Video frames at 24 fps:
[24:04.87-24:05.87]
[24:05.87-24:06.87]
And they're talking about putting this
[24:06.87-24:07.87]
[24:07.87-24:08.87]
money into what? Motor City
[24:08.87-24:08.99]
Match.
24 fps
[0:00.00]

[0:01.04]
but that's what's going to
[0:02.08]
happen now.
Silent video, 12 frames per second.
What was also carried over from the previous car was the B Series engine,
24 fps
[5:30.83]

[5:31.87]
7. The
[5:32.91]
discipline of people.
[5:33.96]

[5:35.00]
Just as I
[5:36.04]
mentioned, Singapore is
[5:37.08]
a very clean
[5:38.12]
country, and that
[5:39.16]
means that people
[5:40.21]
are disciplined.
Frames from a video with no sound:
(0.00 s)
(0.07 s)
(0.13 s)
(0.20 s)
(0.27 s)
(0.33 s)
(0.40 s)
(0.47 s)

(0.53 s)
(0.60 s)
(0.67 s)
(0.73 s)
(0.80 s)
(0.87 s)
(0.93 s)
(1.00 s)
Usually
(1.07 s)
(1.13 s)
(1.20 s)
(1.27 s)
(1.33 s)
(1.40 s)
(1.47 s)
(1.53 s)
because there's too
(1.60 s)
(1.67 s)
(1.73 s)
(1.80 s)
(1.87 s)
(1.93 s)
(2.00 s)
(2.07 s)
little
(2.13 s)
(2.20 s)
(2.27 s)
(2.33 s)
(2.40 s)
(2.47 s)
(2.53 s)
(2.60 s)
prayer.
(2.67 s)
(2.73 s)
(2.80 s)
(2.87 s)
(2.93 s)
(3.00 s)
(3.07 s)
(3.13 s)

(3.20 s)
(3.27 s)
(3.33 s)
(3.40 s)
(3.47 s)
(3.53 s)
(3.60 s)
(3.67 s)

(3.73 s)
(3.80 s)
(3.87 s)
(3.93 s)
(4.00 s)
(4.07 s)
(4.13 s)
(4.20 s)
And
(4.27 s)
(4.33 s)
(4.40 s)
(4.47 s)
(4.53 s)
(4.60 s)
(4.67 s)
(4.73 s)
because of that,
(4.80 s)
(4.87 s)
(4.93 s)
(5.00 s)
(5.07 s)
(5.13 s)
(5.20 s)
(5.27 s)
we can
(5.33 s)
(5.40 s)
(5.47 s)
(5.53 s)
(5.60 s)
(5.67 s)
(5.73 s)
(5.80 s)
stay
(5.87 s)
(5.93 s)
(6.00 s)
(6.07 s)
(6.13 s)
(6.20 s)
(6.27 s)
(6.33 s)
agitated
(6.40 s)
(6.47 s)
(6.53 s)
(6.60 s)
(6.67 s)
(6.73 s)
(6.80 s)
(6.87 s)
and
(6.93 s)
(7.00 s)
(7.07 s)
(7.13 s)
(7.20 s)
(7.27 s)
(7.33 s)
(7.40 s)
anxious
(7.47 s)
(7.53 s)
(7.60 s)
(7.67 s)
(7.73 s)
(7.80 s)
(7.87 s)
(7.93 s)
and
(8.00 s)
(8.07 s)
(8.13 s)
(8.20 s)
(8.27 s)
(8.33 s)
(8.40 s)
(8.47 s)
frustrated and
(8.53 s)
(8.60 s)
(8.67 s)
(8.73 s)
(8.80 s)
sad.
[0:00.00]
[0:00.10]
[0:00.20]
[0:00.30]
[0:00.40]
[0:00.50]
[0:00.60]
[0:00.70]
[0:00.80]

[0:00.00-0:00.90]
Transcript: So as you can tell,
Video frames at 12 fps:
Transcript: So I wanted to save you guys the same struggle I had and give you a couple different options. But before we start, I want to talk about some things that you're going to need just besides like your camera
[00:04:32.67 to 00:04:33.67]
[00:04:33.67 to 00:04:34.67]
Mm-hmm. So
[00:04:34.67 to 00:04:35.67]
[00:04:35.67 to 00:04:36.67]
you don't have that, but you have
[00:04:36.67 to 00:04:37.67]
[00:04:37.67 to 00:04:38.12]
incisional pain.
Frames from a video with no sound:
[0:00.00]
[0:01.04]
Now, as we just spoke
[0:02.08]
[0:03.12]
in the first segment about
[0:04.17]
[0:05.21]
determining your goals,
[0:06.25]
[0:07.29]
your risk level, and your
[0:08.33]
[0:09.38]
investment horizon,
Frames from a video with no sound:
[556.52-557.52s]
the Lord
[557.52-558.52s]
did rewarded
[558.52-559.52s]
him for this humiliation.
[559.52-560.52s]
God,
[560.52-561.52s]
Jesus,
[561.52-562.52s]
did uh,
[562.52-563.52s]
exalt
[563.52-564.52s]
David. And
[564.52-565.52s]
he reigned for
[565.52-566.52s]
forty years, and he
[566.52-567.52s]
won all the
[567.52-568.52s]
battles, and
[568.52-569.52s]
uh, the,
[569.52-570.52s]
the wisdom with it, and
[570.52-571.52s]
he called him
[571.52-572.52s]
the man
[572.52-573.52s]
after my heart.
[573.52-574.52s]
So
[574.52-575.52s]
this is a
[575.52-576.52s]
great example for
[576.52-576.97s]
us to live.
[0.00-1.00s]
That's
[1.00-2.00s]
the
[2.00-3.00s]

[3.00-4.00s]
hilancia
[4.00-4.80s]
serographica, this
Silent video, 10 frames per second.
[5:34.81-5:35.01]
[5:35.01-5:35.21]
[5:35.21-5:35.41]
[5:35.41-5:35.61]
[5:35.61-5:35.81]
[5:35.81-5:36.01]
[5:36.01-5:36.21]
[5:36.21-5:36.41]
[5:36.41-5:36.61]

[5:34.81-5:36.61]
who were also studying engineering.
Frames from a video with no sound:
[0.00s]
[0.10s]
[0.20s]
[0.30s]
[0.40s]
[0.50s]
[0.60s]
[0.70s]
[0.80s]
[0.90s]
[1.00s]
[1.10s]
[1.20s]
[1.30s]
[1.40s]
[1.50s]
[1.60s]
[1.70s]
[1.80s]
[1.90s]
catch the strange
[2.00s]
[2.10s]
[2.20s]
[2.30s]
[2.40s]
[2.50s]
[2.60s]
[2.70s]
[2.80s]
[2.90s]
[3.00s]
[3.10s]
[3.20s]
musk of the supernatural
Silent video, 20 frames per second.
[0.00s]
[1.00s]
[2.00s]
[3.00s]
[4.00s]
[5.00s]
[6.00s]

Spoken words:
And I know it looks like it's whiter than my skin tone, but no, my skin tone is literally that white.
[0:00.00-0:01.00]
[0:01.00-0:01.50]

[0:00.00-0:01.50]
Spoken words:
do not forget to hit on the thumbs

▶ [Try it]:
The records shown earlier should all be returned verbatim.

▶ [Exercise output]:
Video frames at 24 fps:
[24:04.87-24:05.87]
[24:05.87-24:06.87]
And they're talking about putting this
[24:06.87-24:07.87]
[24:07.87-24:08.87]
money into what? Motor City
[24:08.87-24:08.99]
Match.
24 fps
[0:00.00]

[0:01.04]
but that's what's going to
[0:02.08]
happen now.
Silent video, 12 frames per second.
What was also carried over from the previous car was the B Series engine,
24 fps
[5:30.83]

[5:31.87]
7. The
[5:32.91]
discipline of people.
[5:33.96]

[5:35.00]
Just as I
[5:36.04]
mentioned, Singapore is
[5:37.08]
a very clean
[5:38.12]
country, and that
[5:39.16]
means that people
[5:40.21]
are disciplined.
Frames from a video with no sound:
(0.00 s)
(0.07 s)
(0.13 s)
(0.20 s)
(0.27 s)
(0.33 s)
(0.40 s)
(0.47 s)

(0.53 s)
(0.60 s)
(0.67 s)
(0.73 s)
(0.80 s)
(0.87 s)
(0.93 s)
(1.00 s)
Usually
(1.07 s)
(1.13 s)
(1.20 s)
(1.27 s)
(1.33 s)
(1.40 s)
(1.47 s)
(1.53 s)
because there's too
(1.60 s)
(1.67 s)
(1.73 s)
(1.80 s)
(1.87 s)
(1.93 s)
(2.00 s)
(2.07 s)
little
(2.13 s)
(2.20 s)
(2.27 s)
(2.33 s)
(2.40 s)
(2.47 s)
(2.53 s)
(2.60 s)
prayer.
(2.67 s)
(2.73 s)
(2.80 s)
(2.87 s)
(2.93 s)
(3.00 s)
(3.07 s)
(3.13 s)

(3.20 s)
(3.27 s)
(3.33 s)
(3.40 s)
(3.47 s)
(3.53 s)
(3.60 s)
(3.67 s)

(3.73 s)
(3.80 s)
(3.87 s)
(3.93 s)
(4.00 s)
(4.07 s)
(4.13 s)
(4.20 s)
And
(4.27 s)
(4.33 s)
(4.40 s)
(4.47 s)
(4.53 s)
(4.60 s)
(4.67 s)
(4.73 s)
because of that,
(4.80 s)
(4.87 s)
(4.93 s)
(5.00 s)
(5.07 s)
(5.13 s)
(5.20 s)
(5.27 s)
we can
(5.33 s)
(5.40 s)
(5.47 s)
(5.53 s)
(5.60 s)
(5.67 s)
(5.73 s)
(5.80 s)
stay
(5.87 s)
(5.93 s)
(6.00 s)
(6.07 s)
(6.13 s)
(6.20 s)
(6.27 s)
(6.33 s)
agitated
(6.40 s)
(6.47 s)
(6.53 s)
(6.60 s)
(6.67 s)
(6.73 s)
(6.80 s)
(6.87 s)
and
(6.93 s)
(7.00 s)
(7.07 s)
(7.13 s)
(7.20 s)
(7.27 s)
(7.33 s)
(7.40 s)
anxious
(7.47 s)
(7.53 s)
(7.60 s)
(7.67 s)
(7.73 s)
(7.80 s)
(7.87 s)
(7.93 s)
and
(8.00 s)
(8.07 s)
(8.13 s)
(8.20 s)
(8.27 s)
(8.33 s)
(8.40 s)
(8.47 s)
frustrated and
(8.53 s)
(8.60 s)
(8.67 s)
(8.73 s)
(8.80 s)
sad.
[0:00.00]
[0:00.10]
[0:00.20]
[0:00.30]
[0:00.40]
[0:00.50]
[0:00.60]
[0:00.70]
[0:00.80]

[0:00.00-0:00.90]
Transcript: So as you can tell,
Video frames at 12 fps:
Transcript: So I wanted to save you guys the same struggle I had and give you a couple different options. But before we start, I want to talk about some things that you're going to need just besides like your camera
[00:04:32.67 to 00:04:33.67]
[00:04:33.67 to 00:04:34.67]
Mm-hmm. So
[00:04:34.67 to 00:04:35.67]
[00:04:35.67 to 00:04:36.67]
you don't have that, but you have
[00:04:36.67 to 00:04:37.67]
[00:04:37.67 to 00:04:38.12]
incisional pain.
Frames from a video with no sound:
[0:00.00]
[0:01.04]
Now, as we just spoke
[0:02.08]
[0:03.12]
in the first segment about
[0:04.17]
[0:05.21]
determining your goals,
[0:06.25]
[0:07.29]
your risk level, and your
[0:08.33]
[0:09.38]
investment horizon,
Frames from a video with no sound:
[556.52-557.52s]
the Lord
[557.52-558.52s]
did rewarded
[558.52-559.52s]
him for this humiliation.
[559.52-560.52s]
God,
[560.52-561.52s]
Jesus,
[561.52-562.52s]
did uh,
[562.52-563.52s]
exalt
[563.52-564.52s]
David. And
[564.52-565.52s]
he reigned for
[565.52-566.52s]
forty years, and he
[566.52-567.52s]
won all the
[567.52-568.52s]
battles, and
[568.52-569.52s]
uh, the,
[569.52-570.52s]
the wisdom with it, and
[570.52-571.52s]
he called him
[571.52-572.52s]
the man
[572.52-573.52s]
after my heart.
[573.52-574.52s]
So
[574.52-575.52s]
this is a
[575.52-576.52s]
great example for
[576.52-576.97s]
us to live.
[0.00-1.00s]
That's
[1.00-2.00s]
the
[2.00-3.00s]

[3.00-4.00s]
hilancia
[4.00-4.80s]
serographica, this
Silent video, 10 frames per second.
[5:34.81-5:35.01]
[5:35.01-5:35.21]
[5:35.21-5:35.41]
[5:35.41-5:35.61]
[5:35.61-5:35.81]
[5:35.81-5:36.01]
[5:36.01-5:36.21]
[5:36.21-5:36.41]
[5:36.41-5:36.61]

[5:34.81-5:36.61]
who were also studying engineering.
Frames from a video with no sound:
[0.00s]
[0.10s]
[0.20s]
[0.30s]
[0.40s]
[0.50s]
[0.60s]
[0.70s]
[0.80s]
[0.90s]
[1.00s]
[1.10s]
[1.20s]
[1.30s]
[1.40s]
[1.50s]
[1.60s]
[1.70s]
[1.80s]
[1.90s]
catch the strange
[2.00s]
[2.10s]
[2.20s]
[2.30s]
[2.40s]
[2.50s]
[2.60s]
[2.70s]
[2.80s]
[2.90s]
[3.00s]
[3.10s]
[3.20s]
musk of the supernatural
Silent video, 20 frames per second.
[0.00s]
[1.00s]
[2.00s]
[3.00s]
[4.00s]
[5.00s]
[6.00s]

Spoken words:
And I know it looks like it's whiter than my skin tone, but no, my skin tone is literally that white.
[0:00.00-0:01.00]
[0:01.00-0:01.50]

[0:00.00-0:01.50]
Spoken words:
do not forget to hit on the thumbs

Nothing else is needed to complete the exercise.